(How to complete this task):
Only the lines from the start of the entries through the line with "[00:00:09.90 to 00:00:10.80]" are wanted; please output them exactly.

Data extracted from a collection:
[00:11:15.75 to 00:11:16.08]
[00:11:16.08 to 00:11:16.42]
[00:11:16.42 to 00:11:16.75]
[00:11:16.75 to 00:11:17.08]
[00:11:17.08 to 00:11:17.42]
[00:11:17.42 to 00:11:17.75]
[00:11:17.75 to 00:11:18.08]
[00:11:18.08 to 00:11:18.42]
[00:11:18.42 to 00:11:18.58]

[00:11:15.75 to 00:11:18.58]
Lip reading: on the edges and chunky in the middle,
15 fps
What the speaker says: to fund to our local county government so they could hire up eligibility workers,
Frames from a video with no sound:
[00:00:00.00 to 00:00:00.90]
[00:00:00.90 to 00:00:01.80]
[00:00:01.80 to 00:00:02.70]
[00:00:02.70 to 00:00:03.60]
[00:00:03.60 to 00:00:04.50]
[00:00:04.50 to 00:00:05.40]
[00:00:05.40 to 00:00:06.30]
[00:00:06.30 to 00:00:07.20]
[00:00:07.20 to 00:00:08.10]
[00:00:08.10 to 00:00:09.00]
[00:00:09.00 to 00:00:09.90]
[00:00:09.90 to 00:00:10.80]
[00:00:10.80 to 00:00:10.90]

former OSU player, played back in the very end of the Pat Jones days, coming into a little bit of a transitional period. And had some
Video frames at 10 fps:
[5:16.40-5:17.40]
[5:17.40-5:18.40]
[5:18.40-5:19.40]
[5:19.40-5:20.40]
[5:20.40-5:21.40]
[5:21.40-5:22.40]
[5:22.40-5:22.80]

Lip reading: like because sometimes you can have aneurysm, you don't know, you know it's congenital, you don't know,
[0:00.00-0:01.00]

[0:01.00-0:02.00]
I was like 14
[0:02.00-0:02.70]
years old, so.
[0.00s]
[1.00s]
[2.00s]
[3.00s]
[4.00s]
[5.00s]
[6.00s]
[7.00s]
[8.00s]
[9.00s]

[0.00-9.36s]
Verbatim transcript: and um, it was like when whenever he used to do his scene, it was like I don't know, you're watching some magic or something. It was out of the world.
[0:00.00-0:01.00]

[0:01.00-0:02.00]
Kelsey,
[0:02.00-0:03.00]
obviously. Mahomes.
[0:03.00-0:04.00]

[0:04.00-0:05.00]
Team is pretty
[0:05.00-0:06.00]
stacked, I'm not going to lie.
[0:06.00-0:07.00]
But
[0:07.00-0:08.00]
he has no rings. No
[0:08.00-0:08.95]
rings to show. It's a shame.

(The completed task):
[00:11:15.75 to 00:11:16.08]
[00:11:16.08 to 00:11:16.42]
[00:11:16.42 to 00:11:16.75]
[00:11:16.75 to 00:11:17.08]
[00:11:17.08 to 00:11:17.42]
[00:11:17.42 to 00:11:17.75]
[00:11:17.75 to 00:11:18.08]
[00:11:18.08 to 00:11:18.42]
[00:11:18.42 to 00:11:18.58]

[00:11:15.75 to 00:11:18.58]
Lip reading: on the edges and chunky in the middle,
15 fps
What the speaker says: to fund to our local county government so they could hire up eligibility workers,
Frames from a video with no sound:
[00:00:00.00 to 00:00:00.90]
[00:00:00.90 to 00:00:01.80]
[00:00:01.80 to 00:00:02.70]
[00:00:02.70 to 00:00:03.60]
[00:00:03.60 to 00:00:04.50]
[00:00:04.50 to 00:00:05.40]
[00:00:05.40 to 00:00:06.30]
[00:00:06.30 to 00:00:07.20]
[00:00:07.20 to 00:00:08.10]
[00:00:08.10 to 00:00:09.00]
[00:00:09.00 to 00:00:09.90]
[00:00:09.90 to 00:00:10.80]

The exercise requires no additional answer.